Former district in Ōita prefecture, Japan

Nishikunisaki (西国東郡, Nishikunisaki-gun) was a district located in Ōita Prefecture, Japan.

==District Timeline==
- July 22, 1878 – Nishikunisaki District was founded after Kunisaki District broke off into Nishikunisaki and Higashikunisaki Districts.
- April 1, 1889 – Prior to activating the town and village status, the district founded the towns of Takada and Tamazu and 17 villages
- April 1, 1907 – The towns of Takada and Tamazu, and the villages of Kinawa and Miwa were merged to create the town of Takada.

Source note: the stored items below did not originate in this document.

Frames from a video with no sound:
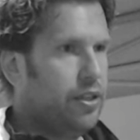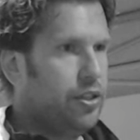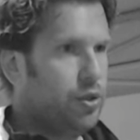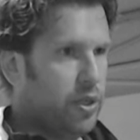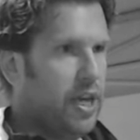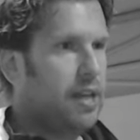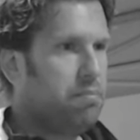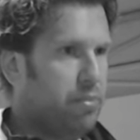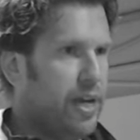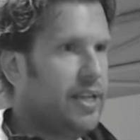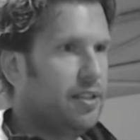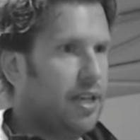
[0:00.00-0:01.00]
you can
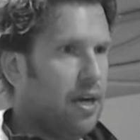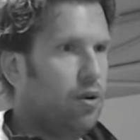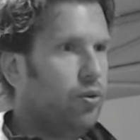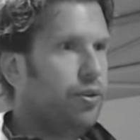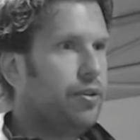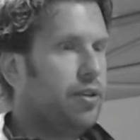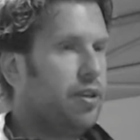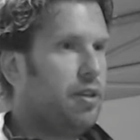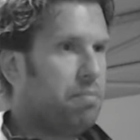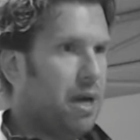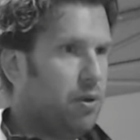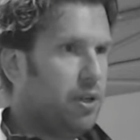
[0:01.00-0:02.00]
break down the
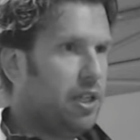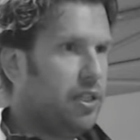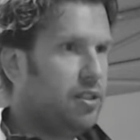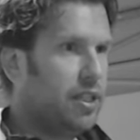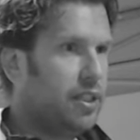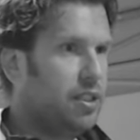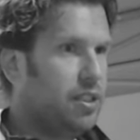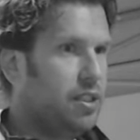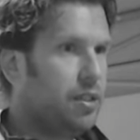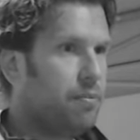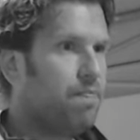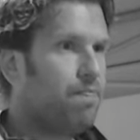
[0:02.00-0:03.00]
power clean technique
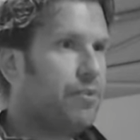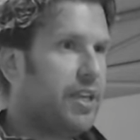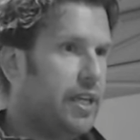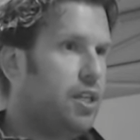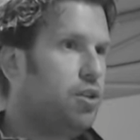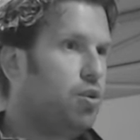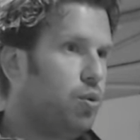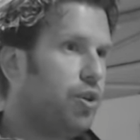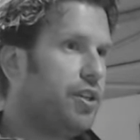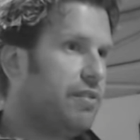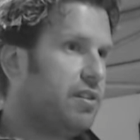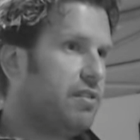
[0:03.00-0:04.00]
into the
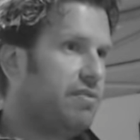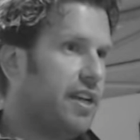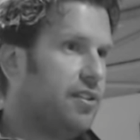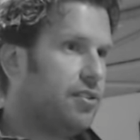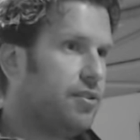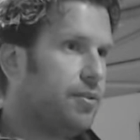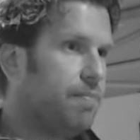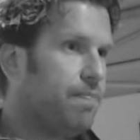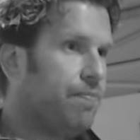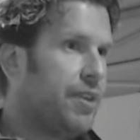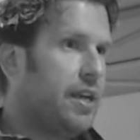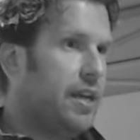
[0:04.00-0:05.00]
different phases,
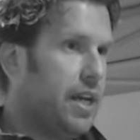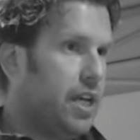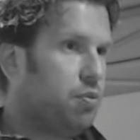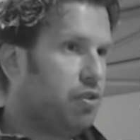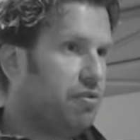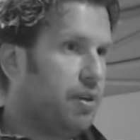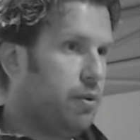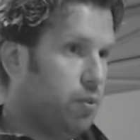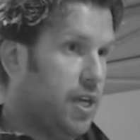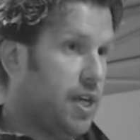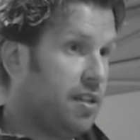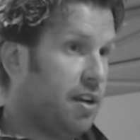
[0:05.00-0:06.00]

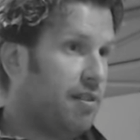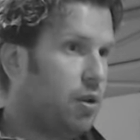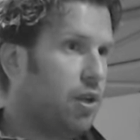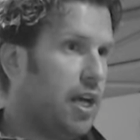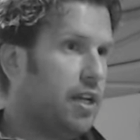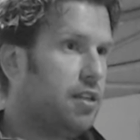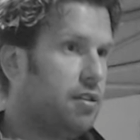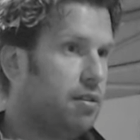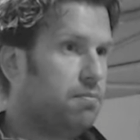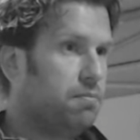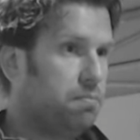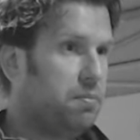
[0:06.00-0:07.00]
as I've outlined
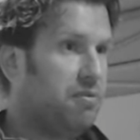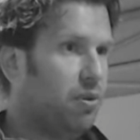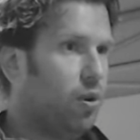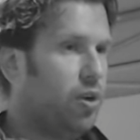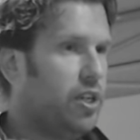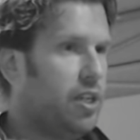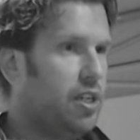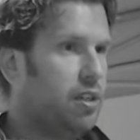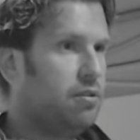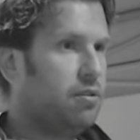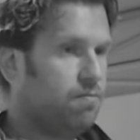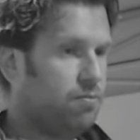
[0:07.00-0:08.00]
before
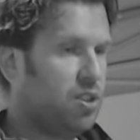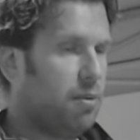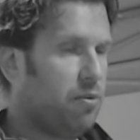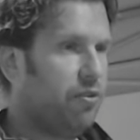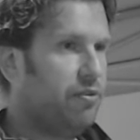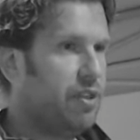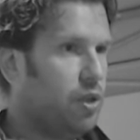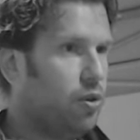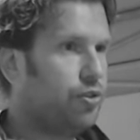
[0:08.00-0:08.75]
in some of the videos.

- January 1, 1919 – The village of Kadaki was elevated to town status.
- April 1, 1941 – The villages of Nishimatama and Nakamatama were merged to create the village of Matama.

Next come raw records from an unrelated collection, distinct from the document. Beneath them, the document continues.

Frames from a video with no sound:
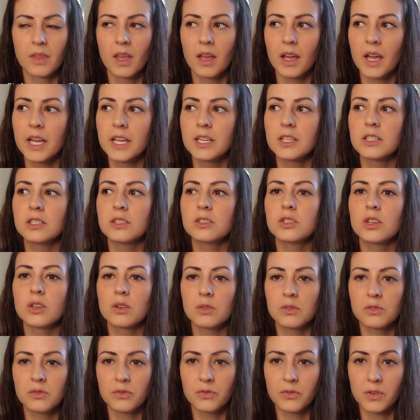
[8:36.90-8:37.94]
I just
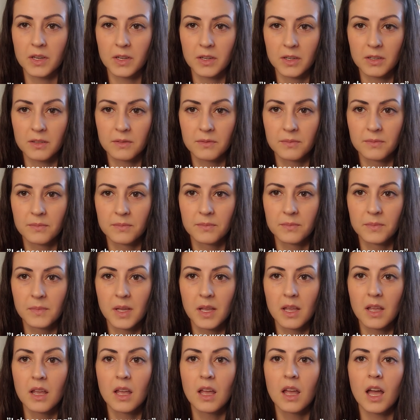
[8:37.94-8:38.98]
chose fear.
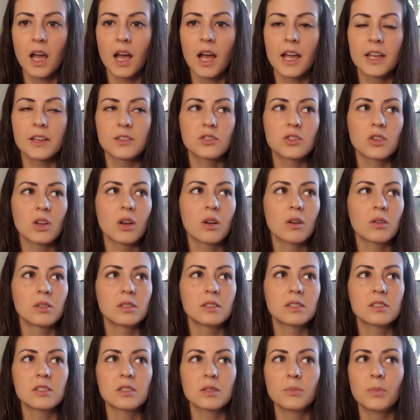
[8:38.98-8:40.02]
I
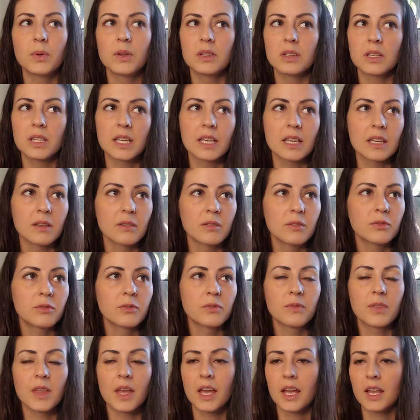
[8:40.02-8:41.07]
chose to
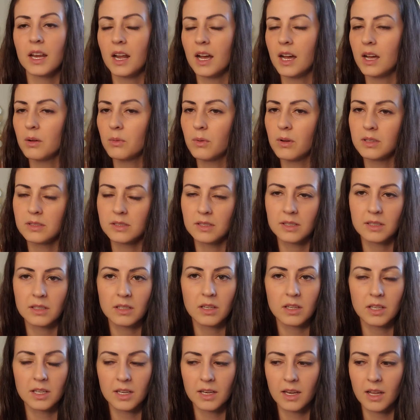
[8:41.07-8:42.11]
believe that I wasn't
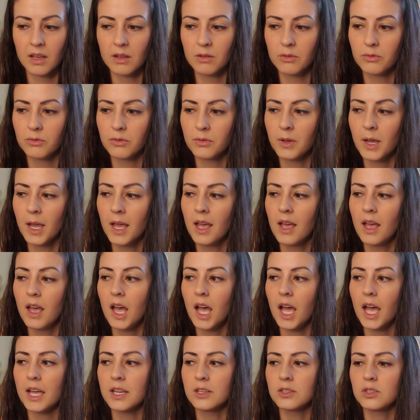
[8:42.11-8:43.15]
good enough.
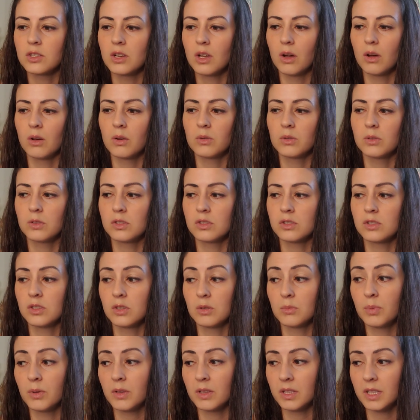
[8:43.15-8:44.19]
I chose
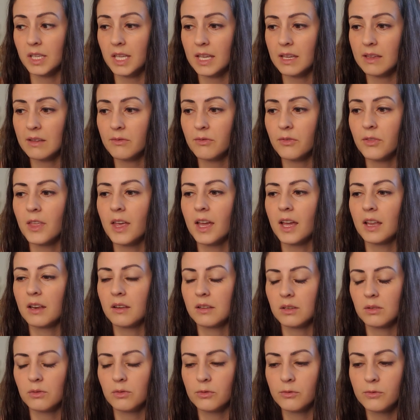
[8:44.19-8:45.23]
to believe
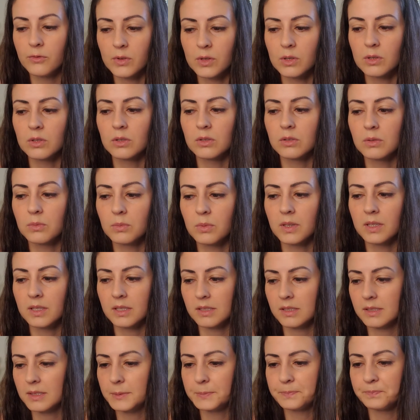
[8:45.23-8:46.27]
that food
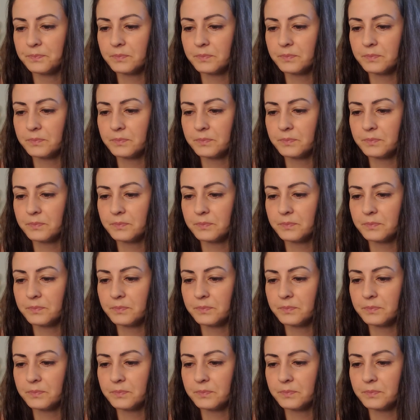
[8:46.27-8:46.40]
was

- April 1, 1951 The town of Takada, and the villages of Kawachi, Higashitoko, Nishitoko and Kusaji were merged to create the town of Takada.
- March 31, 1954:
  - The village of Kuresaki was merged into the town of Takada.
  - The villages of Matama, Kamimatama and Usuno were merged to create the village of Matama.
- May 10, 1954 – The town of Takada was renamed as the town of Bungotakada.
- May 31, 1954 – The village of Tahashi was merged with the town of Bungotakada to create the city of Bungotakada.
- August 31, 1954 – The town of Kakadi, and the villages of Miura and Mie were merged to create the town of Kakaji.
- October 1, 1954 – The villages of Asada and Tahara were merged to create the village of Ōta
- January 1, 1955 – The village of Matama was elevated to town status.
- March 31, 2005 – The towns of Kakaji and Matama were merged into the expanded city of Bungotakada.
- October 1, 2005 – The village of Ōta, along with the town of Yamaga (from Hayami District), was merged into the expanded city of Kitsuki. Nishikunisaki District was dissolved as a result of this merger.